Inégalités

par Orélien Péréol
vendredi 10 juillet 2020

 

Contre cet aphorisme de Tahar Ben Jelloun : « La nature a créé des différences. L’homme en a fait des inégalités. »

On nait tous inégaux. On est tous inégaux. Toute différence est inégalité. Cette idée que les différences seraient indifférentes à la justice et que ce serait les hommes qui, mais pour quelle raison ?, les transformeraient en inégalité, en injustice me paraît fausse, inadéquate, ne pas parler de ce qui est vraiment, et perdre les gens. Cette idée fausse est séduisante parce qu’elle fait croire que les inégalités sont dans la main des hommes et qu’il suffirait que les hommes décident de cesser cette « alchimie » qui fait de différences positives des inégalités négatives pour que cela finisse par arriver. Cela fait croire à une possibilité de résoudre le mal dans le monde, puisque ce mal, dans cette idée, sort des hommes, qu’on sait comment, et que, sachant comment on peut organiser ce qu’il faut pour que cela cesse.

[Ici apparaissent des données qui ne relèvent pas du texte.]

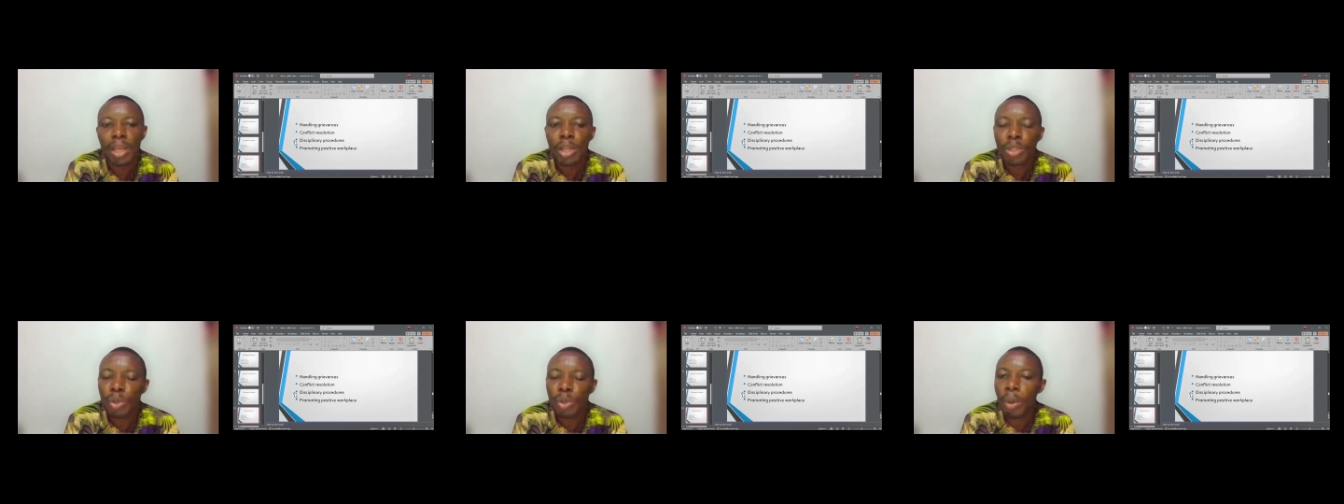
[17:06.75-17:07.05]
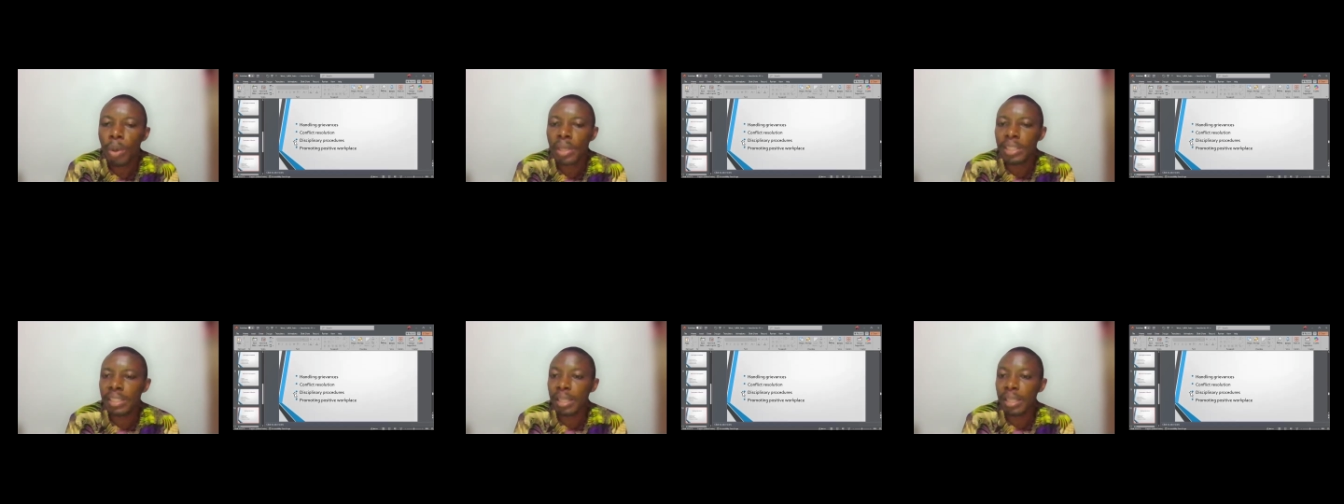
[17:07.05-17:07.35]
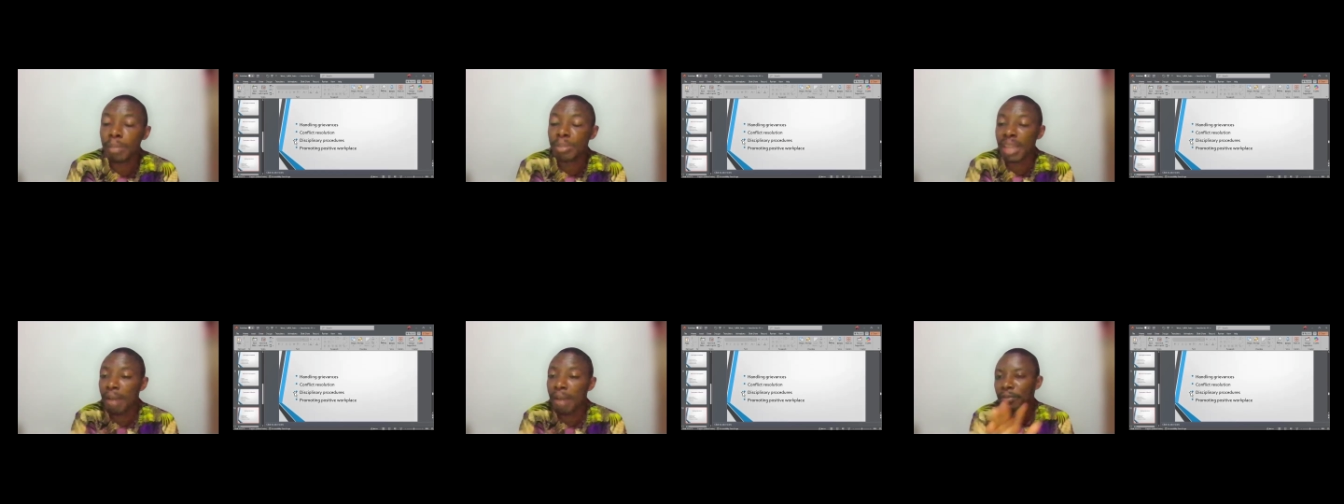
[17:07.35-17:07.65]
So it
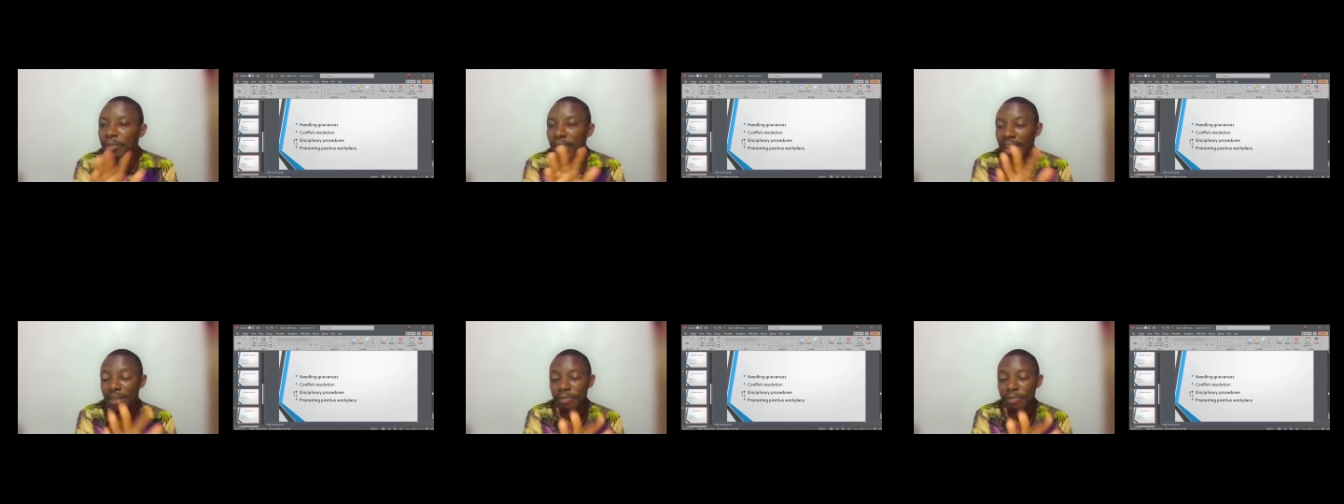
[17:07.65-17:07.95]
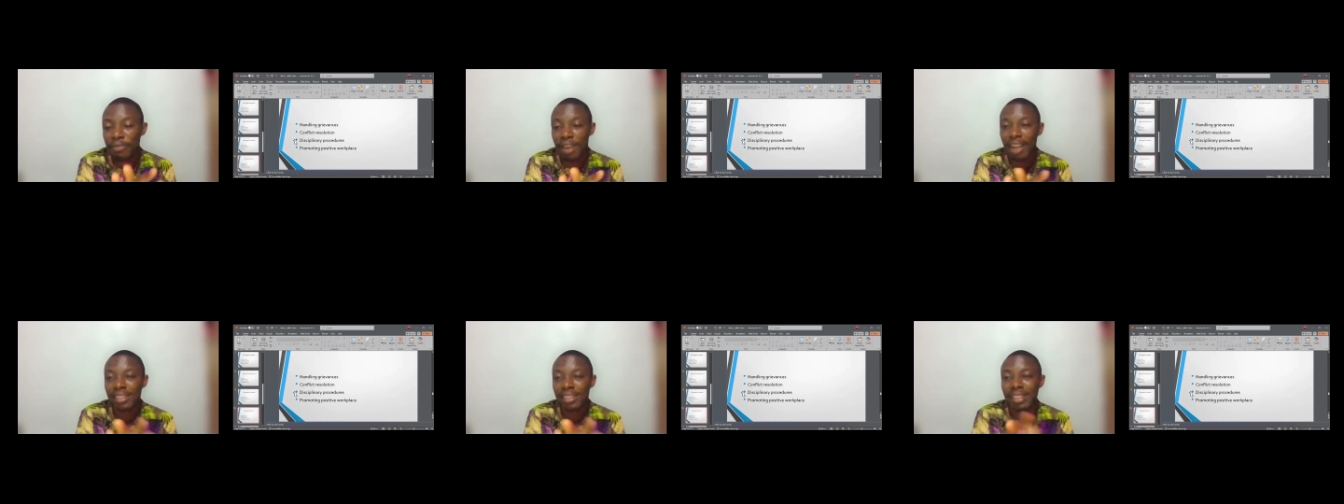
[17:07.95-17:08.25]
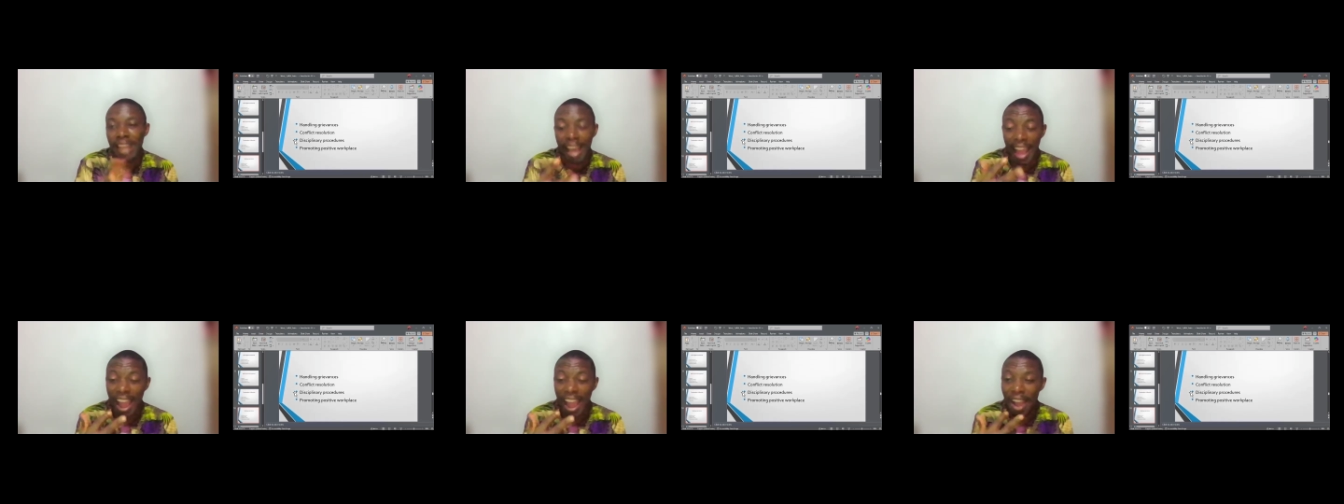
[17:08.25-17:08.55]
seems I'm very fast.
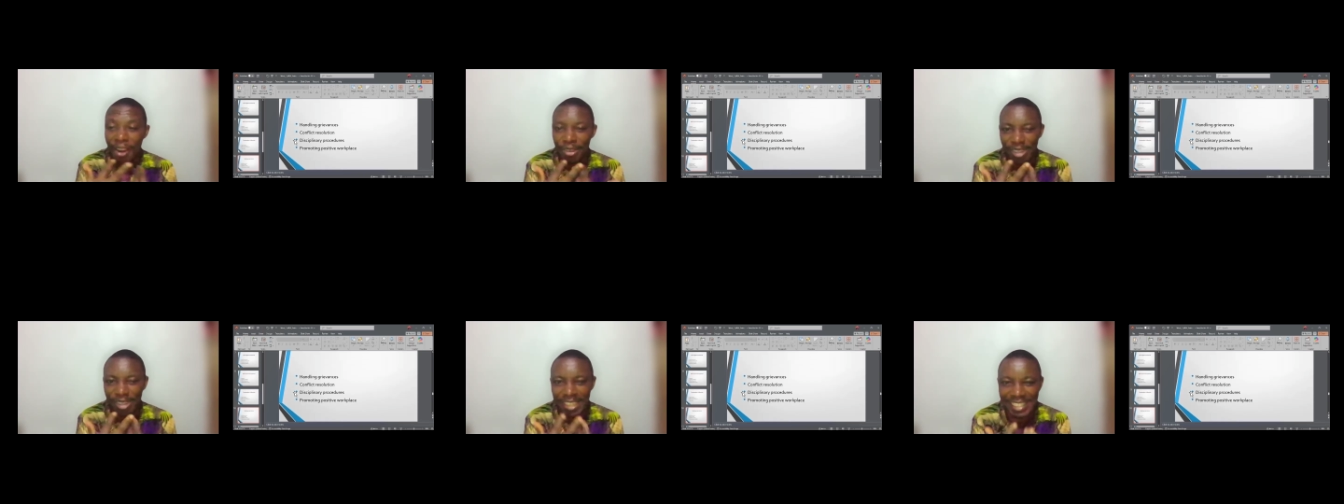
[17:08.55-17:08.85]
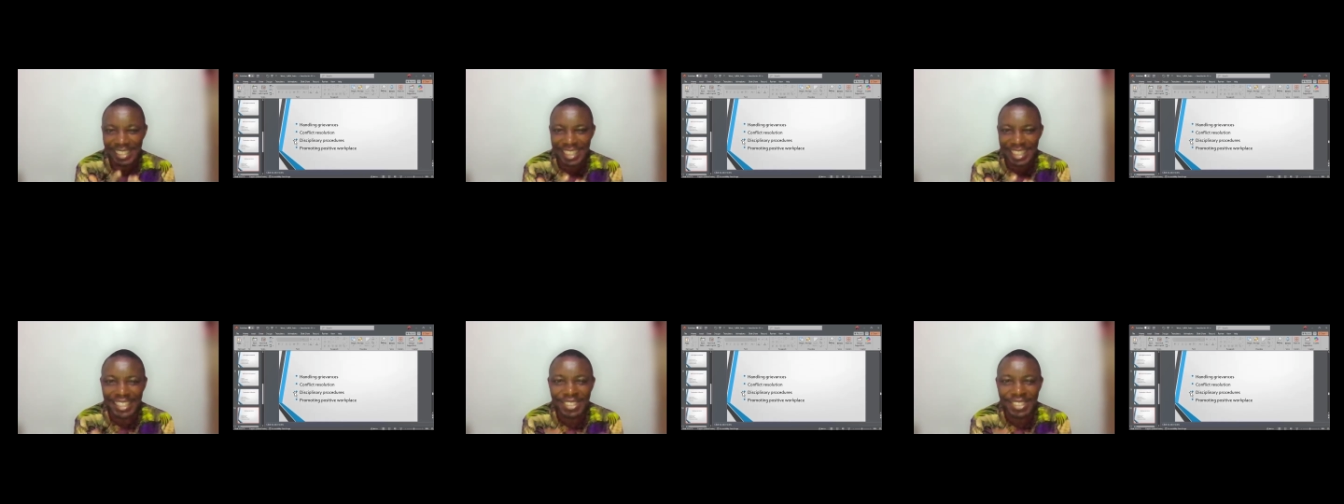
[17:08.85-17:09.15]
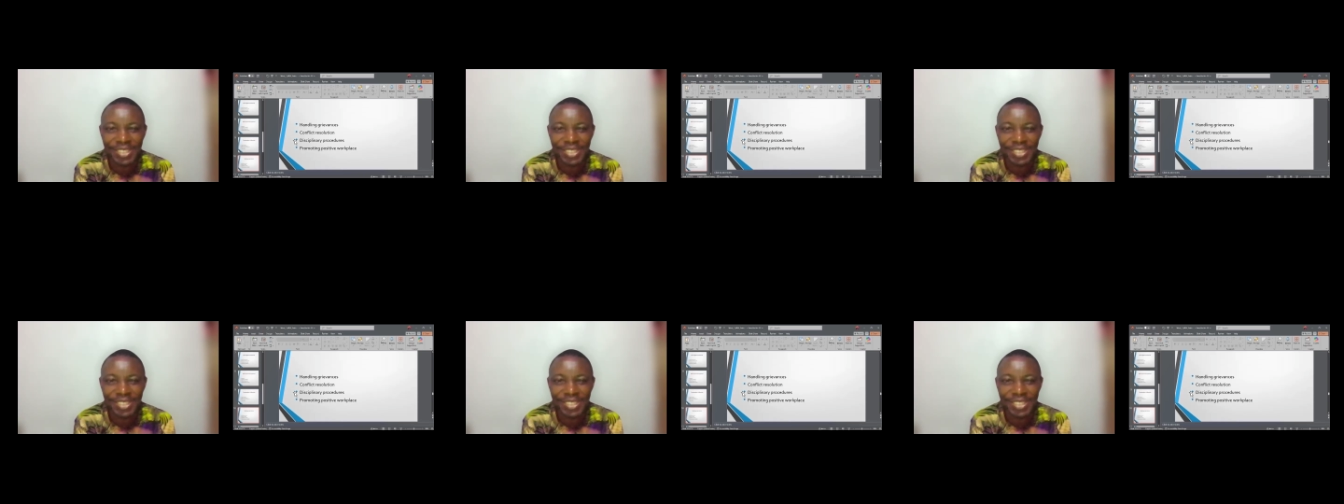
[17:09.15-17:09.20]
I understand.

Or, les hommes posent des actes dans un monde qui contient du bien et du mal, le bien et le mal étant liés de mille façons indescriptibles. Les actes des hommes ont des résonnances dans cette division morale entre bien et mal, mais les actes des hommes n’ont pas la capacité de transformer un bien absolu (la différence) en un mal absolu (l’inégalité). Tout bouge tout le temps, le bien sort parfois du mal et le mal sort parfois du bien. Exceptionnels sont les actes qui ne sont que d’un côté, la plupart de nos actes contiennent du bien et du mal, comme le vin et l’eau ne peuvent plus se séparer.

Le dessin qui demande à des animaux différents de grimper à l’arbre montre que les différences sont des inégalités. Ce n’est pas le jury constitué d’une seule personne qui crée l’inégalité, l’inégalité est dans les différences comme le pépin dans le raisin.

C’est par le Droit que les hommes tentent de diminuer les dommages de ces inégalités et y arrivent plus ou moins, tout dépend des périodes, des pays, des religions, des idéologies, des mentalités... tout dépend de la richesse du pays, tout dépend des surplus que le pays peut dégager pour compenser les inégalités naturelles. On peut aussi ne pas chercher à compenser ces différences, comme le dessin qui critique l’école montre que si l’on valorise seulement certaines compétences (certains types d’intelligence), on pénalise ceux qui ne l’ont pas. Dans ce cas-là, l’homme « exploite » à fond les différences-inégalités.

La phrase de Tahar Ben Jelloun a l’air d’être faite pour le racisme. Les différences de couleurs de peaux sont des différences qui ne contiennent aucune inégalité. Et l’homme se base sur ces différences pour créer des inégalités. C’est en ce sens que l’aphorisme est sympathique et recueille une adhésion généralisée. On peut dire que limité à ce domaine, cela fonctionne à peu près. Sauf que rien n’indique qu’il soit écrit seulement pour le racisme. Et il vaudrait mieux formuler que les couleurs de peaux ne devraient pas être causes d’injustice.

Il y a deux causes des guerres : les ressemblances parce qu’alors il ne reste que la violence pour se distinguer. Voir certaines fratries célèbres : Abel et Caïn, Romulus et Remus… et la différence, alors là, la liste est longue. Les gros, les roux, les petits… ne sont pas aimés. L’Afrique est sujette à des tensions ethniques fort violentes parfois, et permanentes, qui sont des haines de type raciste et dont on ne parle pas, on ne voit le racisme qu’en blanc et noir.

Au lieu de promener et répéter cet aphorisme mignon mais peu pertinent : « La nature a créé des différences. L’homme en a fait des inégalités. » on pourrait réfléchir autrement que par ce slogan aux multiples questions de la différence et de la ressemblance, autant philosophiquement que de façon historique et géopolitique.